**ACTIVITY**
Word for word, transcribe the lines below and drop the pictures.

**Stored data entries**
-*-*-

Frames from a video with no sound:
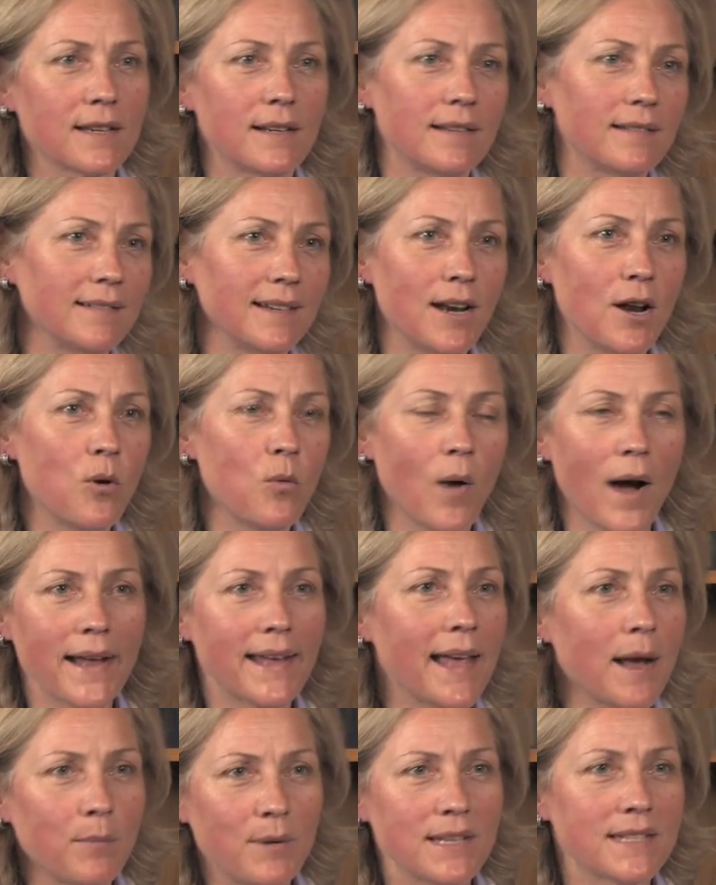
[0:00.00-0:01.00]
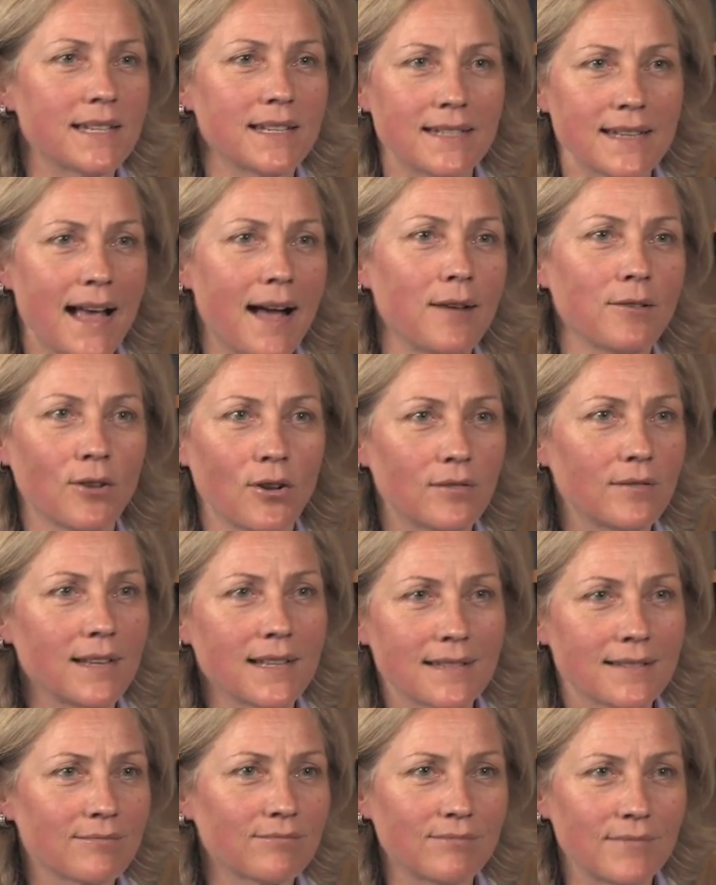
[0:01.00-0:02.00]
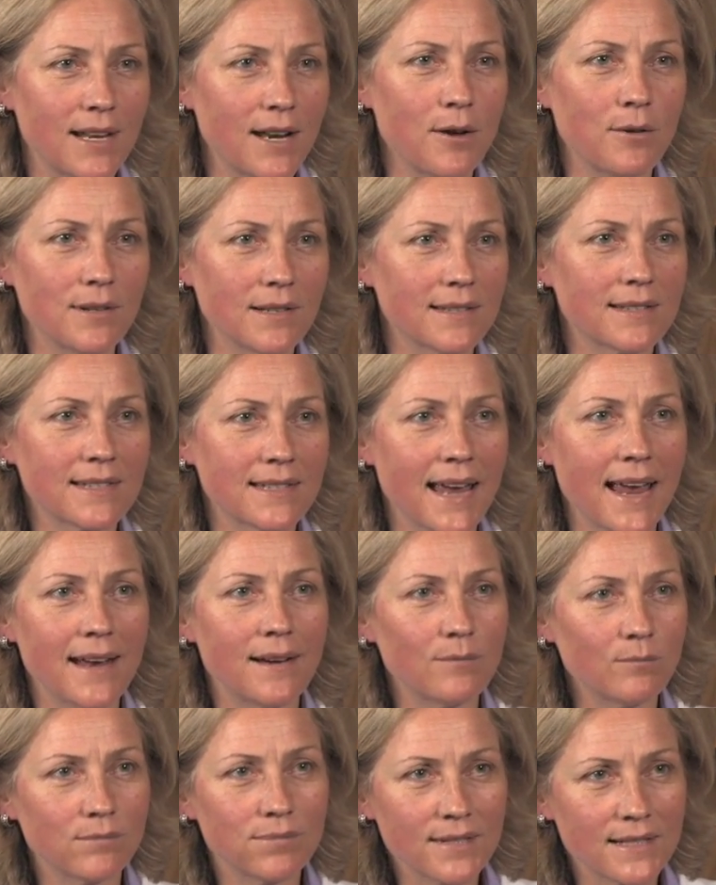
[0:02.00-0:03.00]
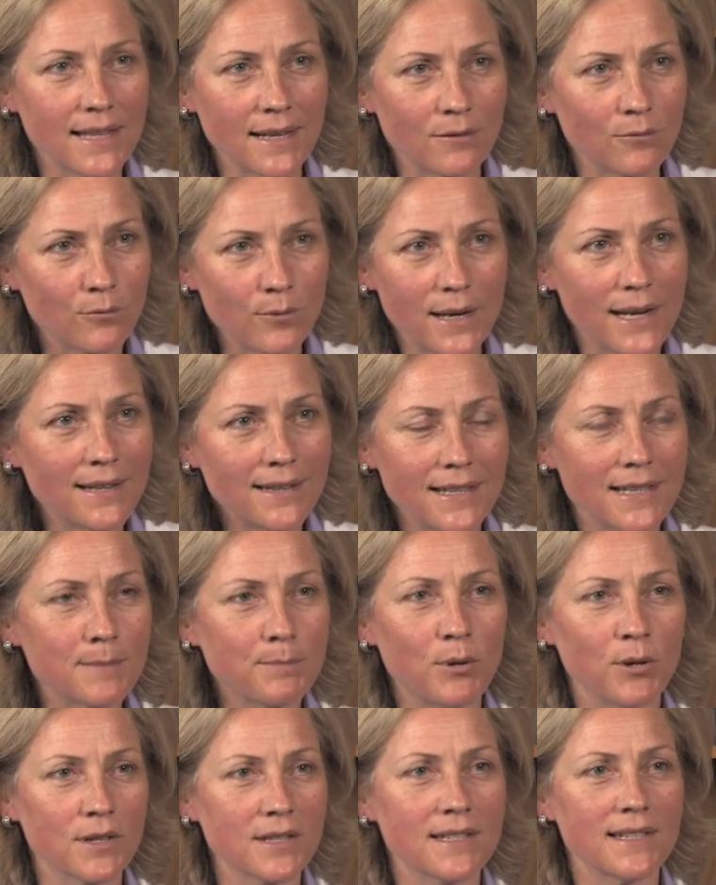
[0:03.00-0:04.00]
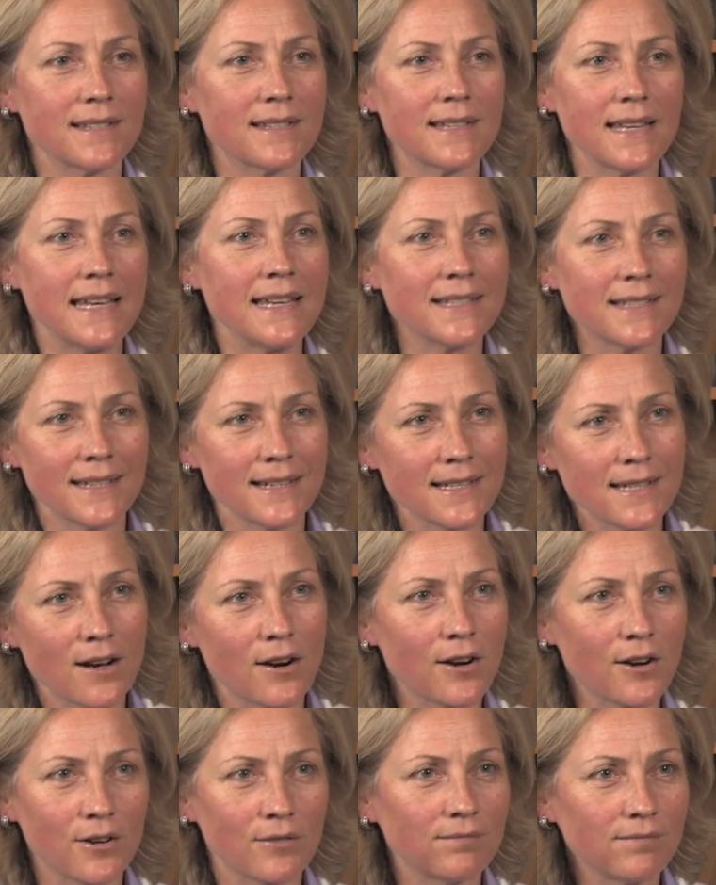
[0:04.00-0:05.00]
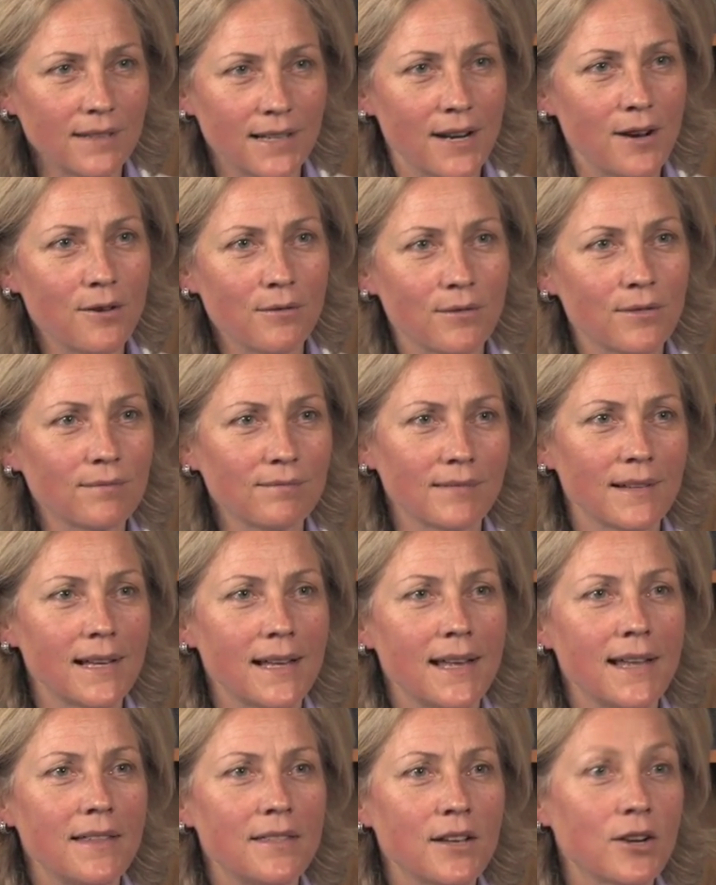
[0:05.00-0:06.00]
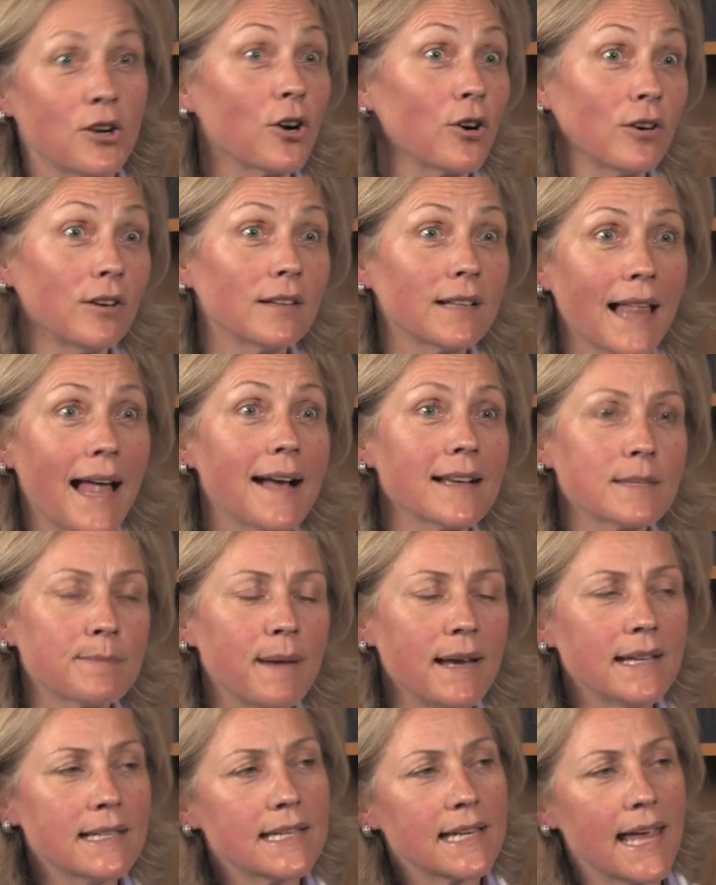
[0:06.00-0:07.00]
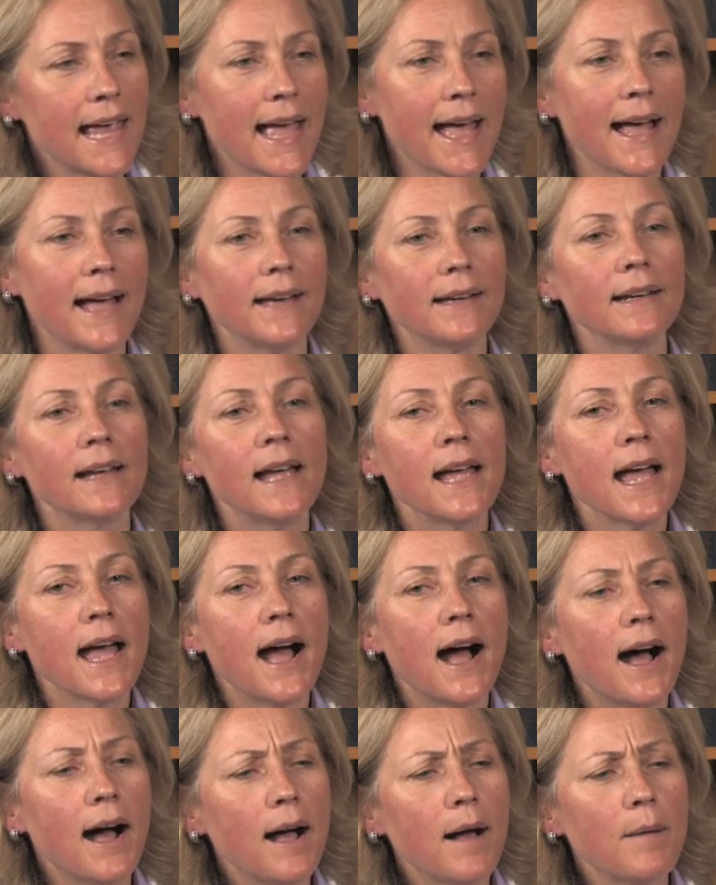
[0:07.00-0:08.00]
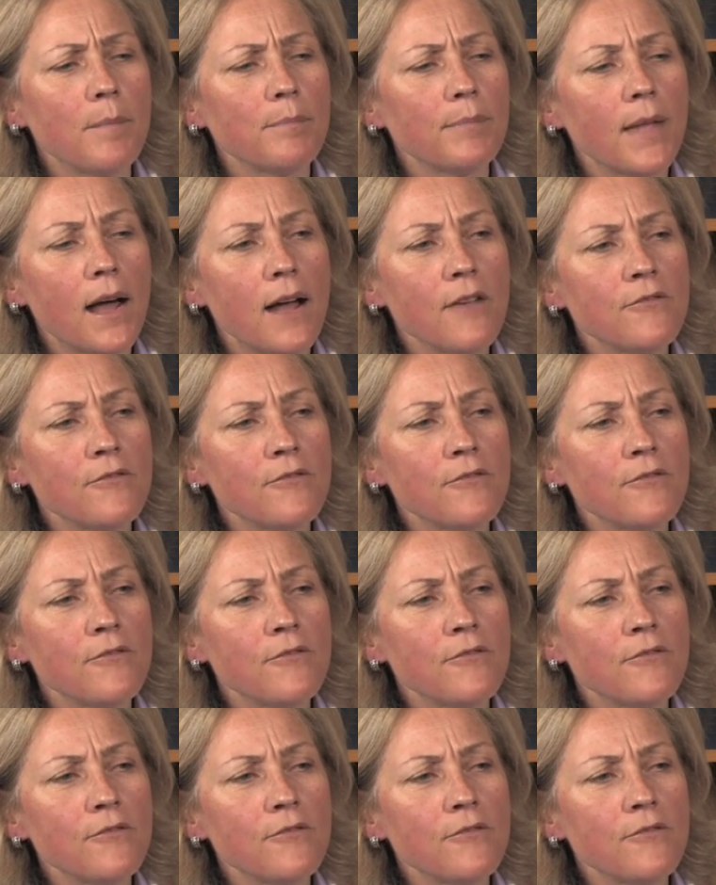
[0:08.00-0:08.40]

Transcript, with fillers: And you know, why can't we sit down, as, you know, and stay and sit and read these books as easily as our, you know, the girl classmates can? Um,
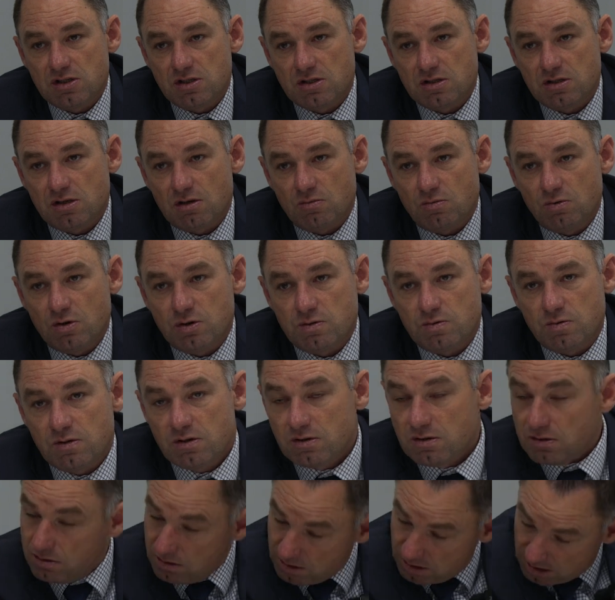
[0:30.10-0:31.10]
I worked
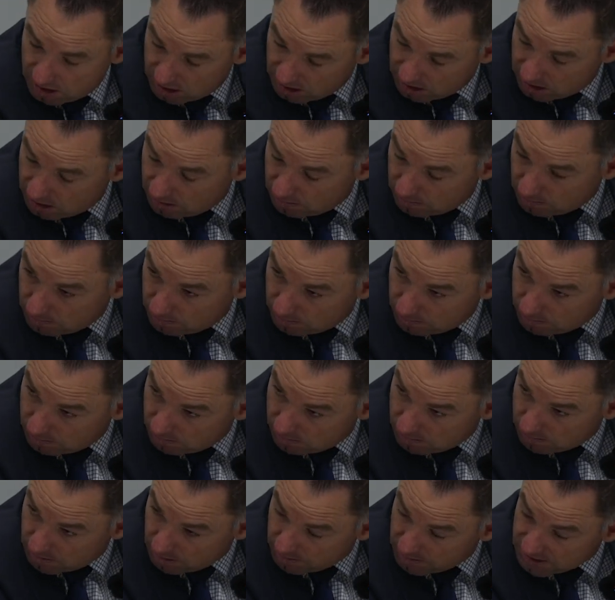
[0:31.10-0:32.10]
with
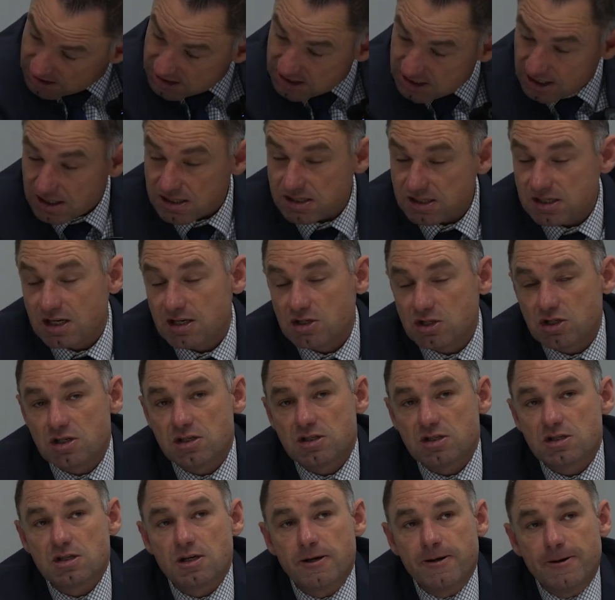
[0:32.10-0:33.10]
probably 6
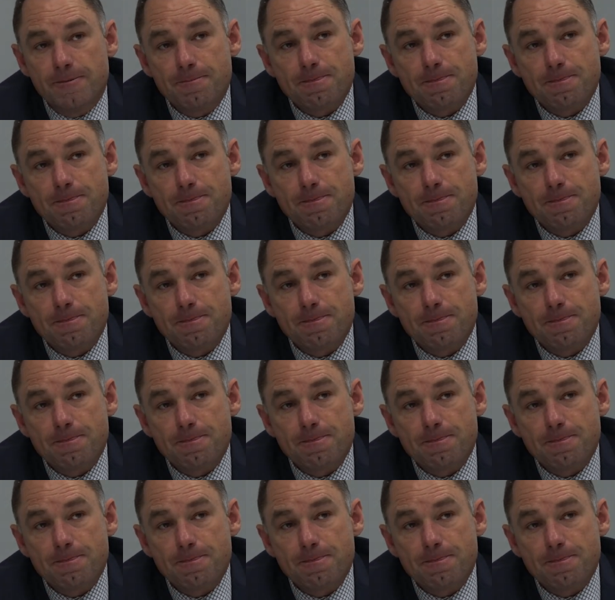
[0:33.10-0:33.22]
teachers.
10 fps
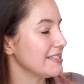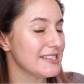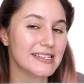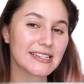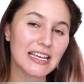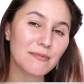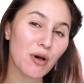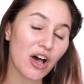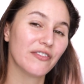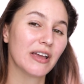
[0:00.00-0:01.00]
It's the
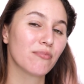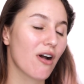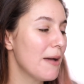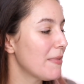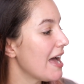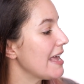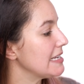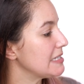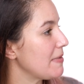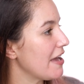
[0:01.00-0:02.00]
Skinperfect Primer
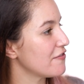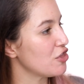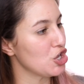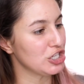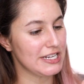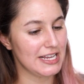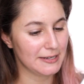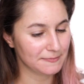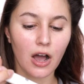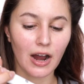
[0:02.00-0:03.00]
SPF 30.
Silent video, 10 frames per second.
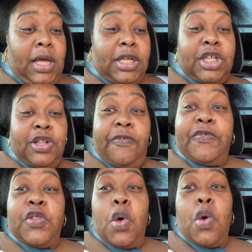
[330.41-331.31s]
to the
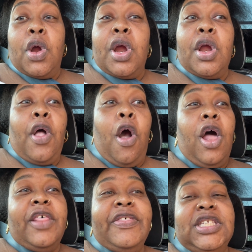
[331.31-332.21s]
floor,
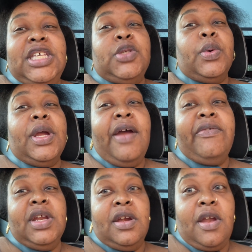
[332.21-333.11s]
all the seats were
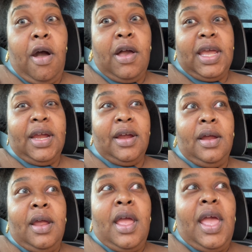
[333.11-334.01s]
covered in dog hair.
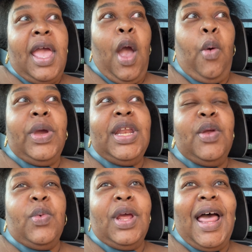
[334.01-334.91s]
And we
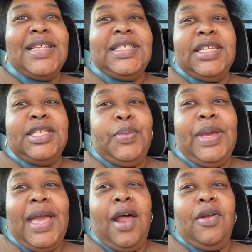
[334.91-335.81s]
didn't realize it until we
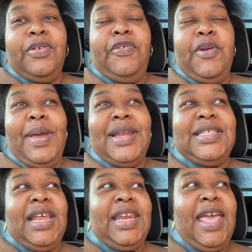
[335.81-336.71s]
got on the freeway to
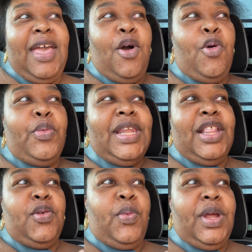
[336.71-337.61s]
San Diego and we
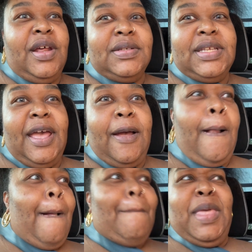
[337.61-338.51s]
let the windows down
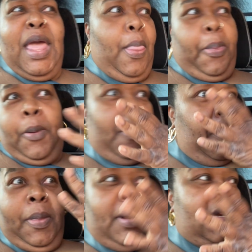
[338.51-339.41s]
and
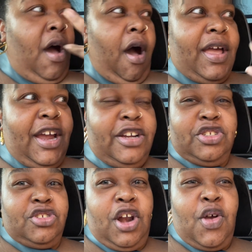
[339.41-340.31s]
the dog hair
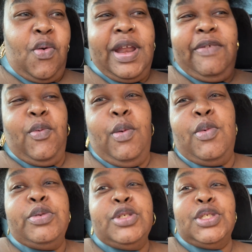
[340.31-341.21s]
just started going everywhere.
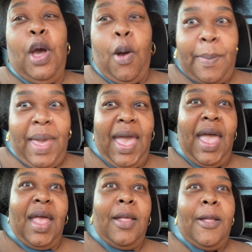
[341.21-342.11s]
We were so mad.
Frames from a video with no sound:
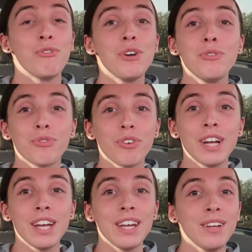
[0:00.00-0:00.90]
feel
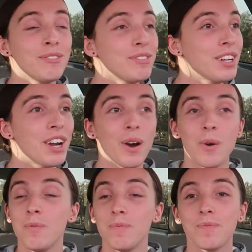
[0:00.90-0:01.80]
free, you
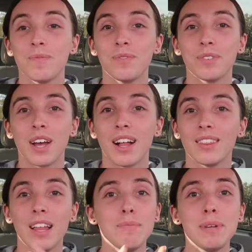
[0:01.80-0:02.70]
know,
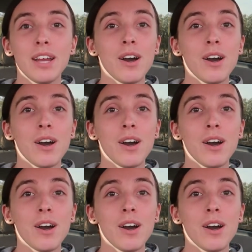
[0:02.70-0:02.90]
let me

-*-*-

**YOUR SOLUTION**
Frames from a video with no sound:
[0:00.00-0:01.00]
[0:01.00-0:02.00]
[0:02.00-0:03.00]
[0:03.00-0:04.00]
[0:04.00-0:05.00]
[0:05.00-0:06.00]
[0:06.00-0:07.00]
[0:07.00-0:08.00]
[0:08.00-0:08.40]

Transcript, with fillers: And you know, why can't we sit down, as, you know, and stay and sit and read these books as easily as our, you know, the girl classmates can? Um,
[0:30.10-0:31.10]
I worked
[0:31.10-0:32.10]
with
[0:32.10-0:33.10]
probably 6
[0:33.10-0:33.22]
teachers.
10 fps
[0:00.00-0:01.00]
It's the
[0:01.00-0:02.00]
Skinperfect Primer
[0:02.00-0:03.00]
SPF 30.
Silent video, 10 frames per second.
[330.41-331.31s]
to the
[331.31-332.21s]
floor,
[332.21-333.11s]
all the seats were
[333.11-334.01s]
covered in dog hair.
[334.01-334.91s]
And we
[334.91-335.81s]
didn't realize it until we
[335.81-336.71s]
got on the freeway to
[336.71-337.61s]
San Diego and we
[337.61-338.51s]
let the windows down
[338.51-339.41s]
and
[339.41-340.31s]
the dog hair
[340.31-341.21s]
just started going everywhere.
[341.21-342.11s]
We were so mad.
Frames from a video with no sound:
[0:00.00-0:00.90]
feel
[0:00.90-0:01.80]
free, you
[0:01.80-0:02.70]
know,
[0:02.70-0:02.90]
let me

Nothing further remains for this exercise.